Did SONY sideline the ZEEL board?
Those in the know of the merger deal say Sony did not give any formal or even informal proposal to the "board of ZEEL" before announcing a termination on January 22. The merger deal was approved by the National Company Law Tribunal (NCLT), shareholders and regulators. The contours of the deal mandated that both the parties meet a conditions precedent (CPs) to close the deal. But SONY did not inform the ZEEL board of the CPs that were or could not be fulfilled before terminating the deal. The issue regarding Sony's disapproval of ZEEL promoter and CEO Punit Goenka's board membership was never brought to the ZEEL board by SONY, the sources said. Instead, SONY officials had opened a separate track of negotiations with Punit Goenka.

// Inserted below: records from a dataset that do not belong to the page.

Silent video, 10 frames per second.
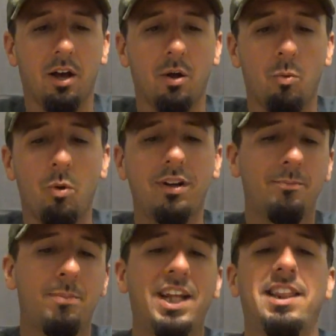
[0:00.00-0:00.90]
One
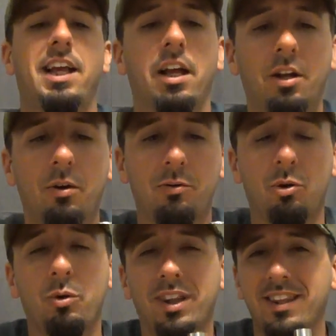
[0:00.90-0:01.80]
big thing I noticed
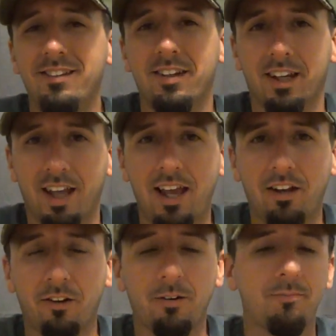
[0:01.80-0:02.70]
between this and the
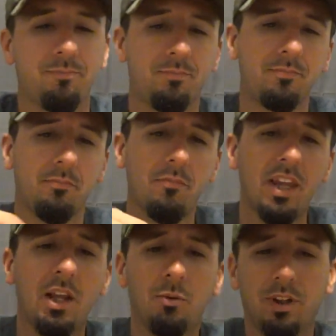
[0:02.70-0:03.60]
Kanger
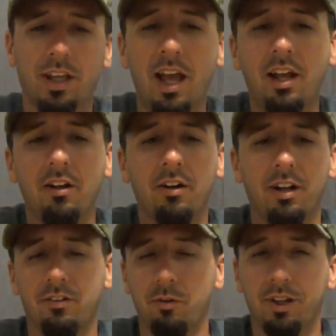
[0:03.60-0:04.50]
is with the Kanger,
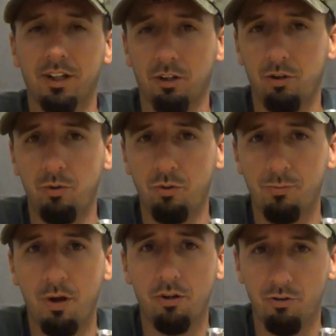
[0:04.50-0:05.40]
it's only got the 2
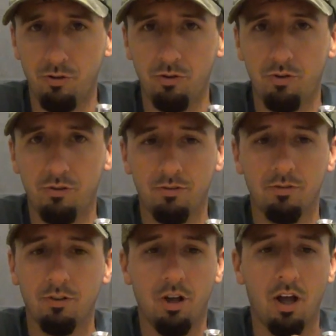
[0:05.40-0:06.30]
small juice
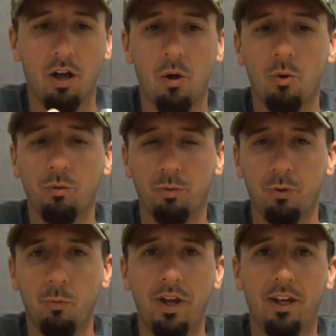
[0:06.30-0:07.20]
holes where the
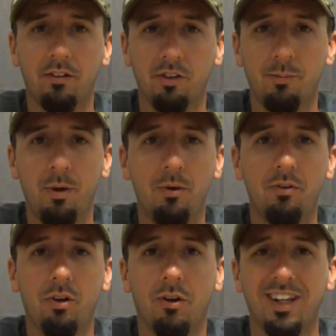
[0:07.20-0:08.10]
wick is
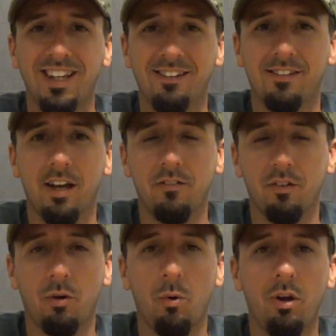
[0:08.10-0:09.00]
exposed on each side of the
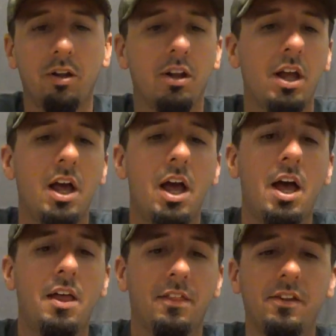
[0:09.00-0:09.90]
coil.
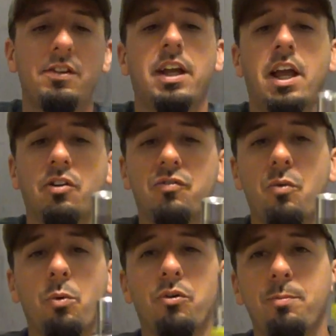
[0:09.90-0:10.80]
This thing has
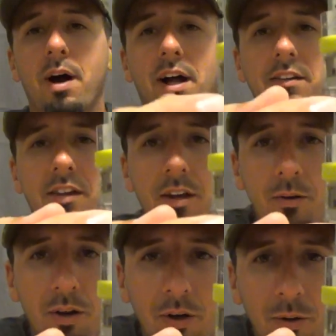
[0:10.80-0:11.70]
4 spots. I
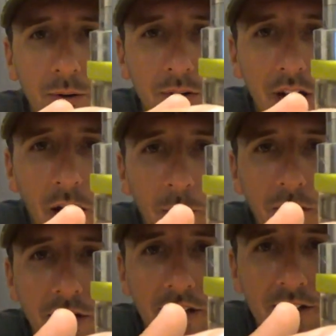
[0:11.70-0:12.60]
don't know how well
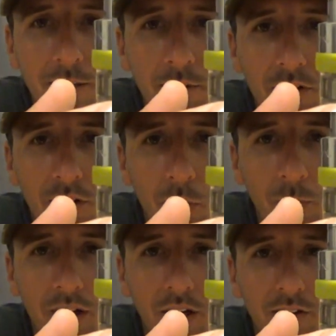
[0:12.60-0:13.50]
you can see them in those little windows.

People close to the deal also said that Punit Goenka had offered to step down from the board of the merged entity on the condition that the CEO who would replaced him be a neutral person. Goenka had told SONY to consider a headhunter to appoint a new CEO. Goenka's another condition was that SONY give him an access to the replies and the documents that the merged entity was submitting to market regulator SEBI in the ongoing investigations against him and the company. The sources say that it was a reasonable demand, since the potential replies that the merged entity was to give to the regulator, were related to Goenka's tenure and it was only legally logical that he had a purview over the same. Also, for the sake of continuity Goenka wanted a few senior employees of the company to remain in their jobs post the merger. But SONY did not consider it. Sony's direct termination letter to the ZEEL board without any prior discussion on the CPs came as a surprise, the sources say. All these points will now be raised by ZEEL in the court, where it is contesting the termination of the deal that had all the approvals in place.

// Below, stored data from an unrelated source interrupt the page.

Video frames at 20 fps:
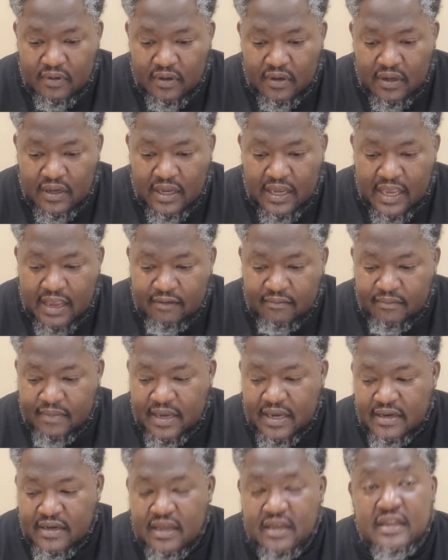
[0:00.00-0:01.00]
I haven't
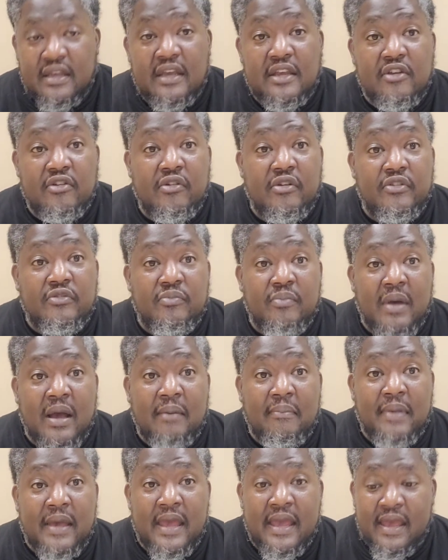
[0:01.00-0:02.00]
made that yet. It was my
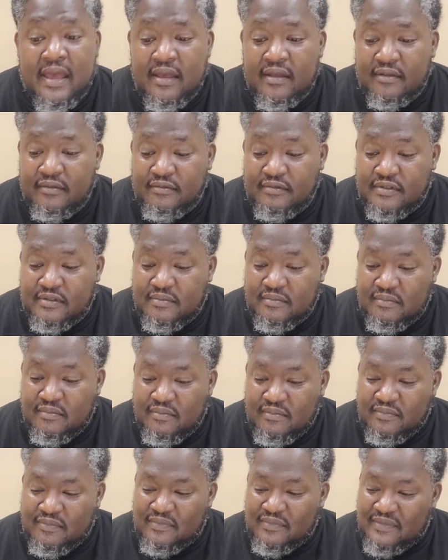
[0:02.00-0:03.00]
bad.
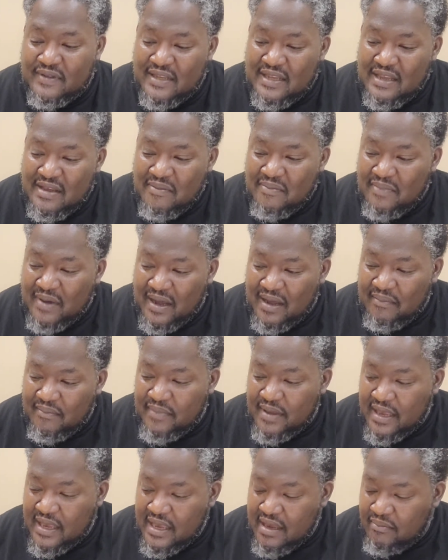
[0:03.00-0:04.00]
My
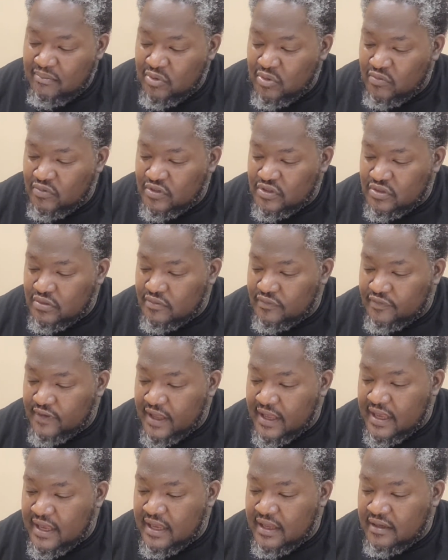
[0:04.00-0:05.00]
bad. Moving too
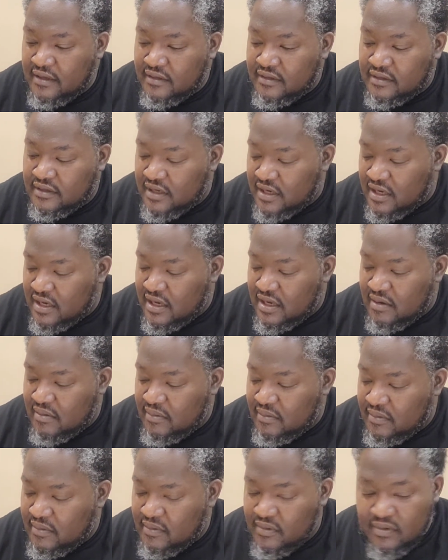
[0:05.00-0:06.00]
fast.
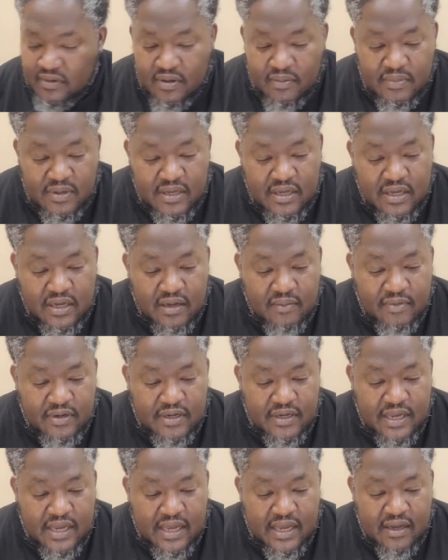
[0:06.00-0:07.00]
Let me calm
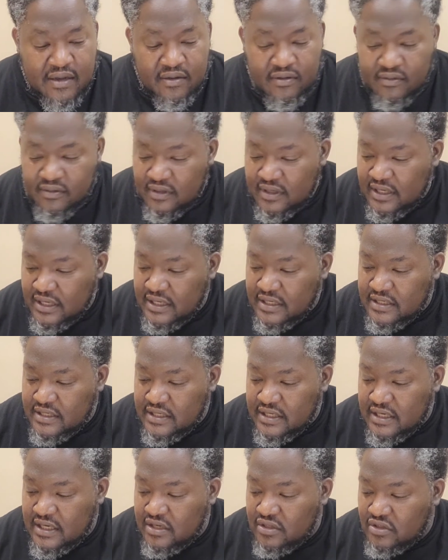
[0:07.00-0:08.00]
it down.
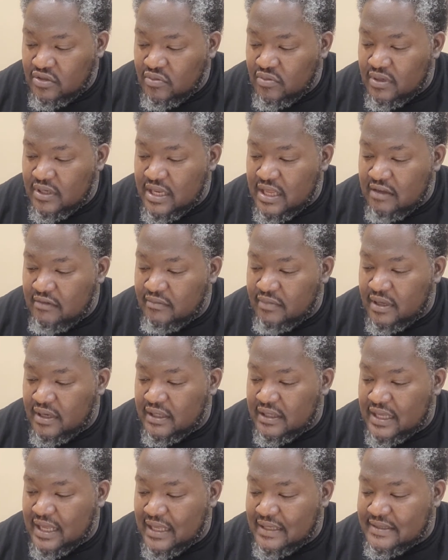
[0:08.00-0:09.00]
10 through 11.
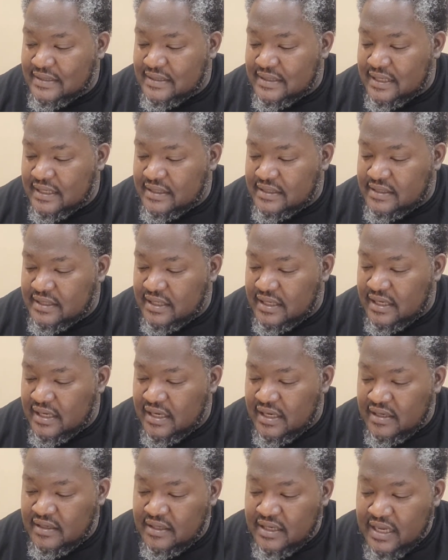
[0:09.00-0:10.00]
Malachi 6,
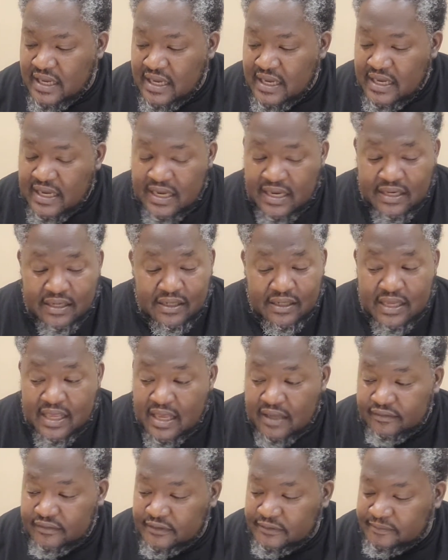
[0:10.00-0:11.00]
10, and
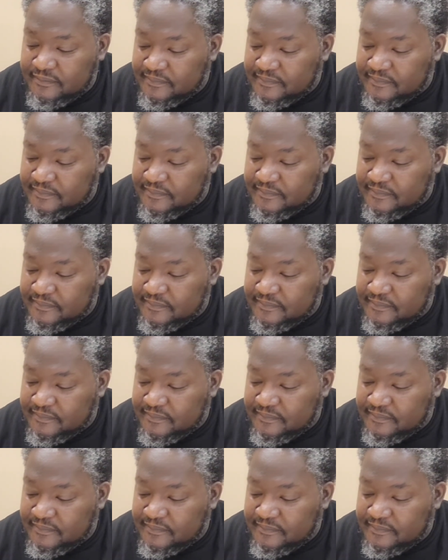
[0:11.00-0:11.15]
11.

$10 billion deal termination: A blessing in disguise for the rivals?
The termination of the ZEEL-SONY merger may have come as a blessing in disguise for the rivals. Last year, ZEEL had signed a strategic license agreement with Disney for buying International Cricket Council TV broadcast rights for 2024-27, for which it had to pay around $1.4 billion. With the merger deal falling apart, ZEEL has had to walk back on the promise to pay the $1.4 billion for the rights and now the same are likely to be picked up by ZEEL's rival. Disney is open to sell the same rights to Jio, with whom its is engaged in a merger deal.
ZEEL-Sony merger deal was to create one of India's largest media entertainment company. Like the corporate war and competition in the telecom industry in India, where only three players exist, the ZEEL-SONY merged entity would have pitted itself against Viacom18 (which merged Jio Cinemas into itself)+Disney+Hotstar, the merger of which also aims to create India's largest entertainment business.

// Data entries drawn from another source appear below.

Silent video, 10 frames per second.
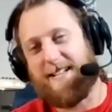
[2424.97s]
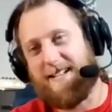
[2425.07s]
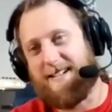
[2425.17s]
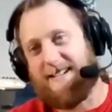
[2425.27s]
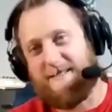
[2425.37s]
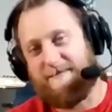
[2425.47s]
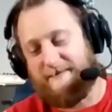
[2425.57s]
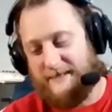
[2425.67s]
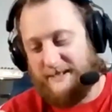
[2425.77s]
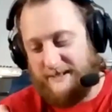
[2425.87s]

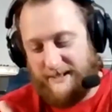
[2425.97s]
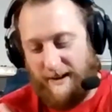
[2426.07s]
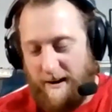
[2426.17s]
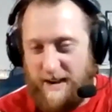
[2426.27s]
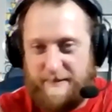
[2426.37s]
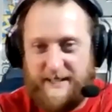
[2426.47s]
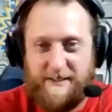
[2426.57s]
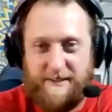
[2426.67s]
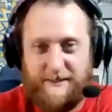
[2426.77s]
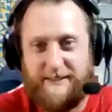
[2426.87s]
Um, dude, and
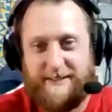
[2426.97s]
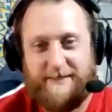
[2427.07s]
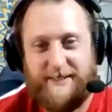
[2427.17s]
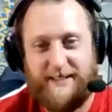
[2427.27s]
RIP Zola, dude.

With ZEEL-Sony merger deal falling apart and ZEEL having fallen by the way aside, the entity Viacom-Disney-Hotstar will find fundraising very easy as investors will see there is no rival at that scale to challenge it. Disney and Reliance Industries have reportedly entered into a non-binding agreement to merge their Indian broadcast operations. News reports say, Reliance would own 51 per cent of the combined entity, with Disney controlling the remaining 49 per cent. Both are reportedly working on a plan to invest up to US$1.5 billion in the new business and further $10 billion to $15 billion worth of fundraising is anticipated.
Did the Japanese company board chicken out ahead of the deal deadline?
With a few large Japanese giants having bad experience in the past with regard to merger and acquisition deals in India, entertainment giant SONY's board may have 'chickened out' or got frightened of the rigorous moves by market regulator SEBI to dig deeper into ZEEL and its promoters. Reportedly, just a couple of days ahead of the deadline of the ZEEL-SONY merger deal this month, SEBI sent out fresh notices to ZEEL promoters with regard to investigations into other funds siphoning matters. Last year when SEBI had accused ZEEL promoters of funds siphoning, its order was set aside by the Securities and Applet Tribunal (SAT) in December 2023. Currently, the SAT is running without a presiding officer, who can hear appeals and decide on the cases. Any action or order by Sebi may take a long time to come on board in SAT. There is a feeling among the board members of SONY that their merger was jinxed from the beginning when they started the process two years. Despite all the legal approvals being in place, their patience ran out this time and hence the termination letter.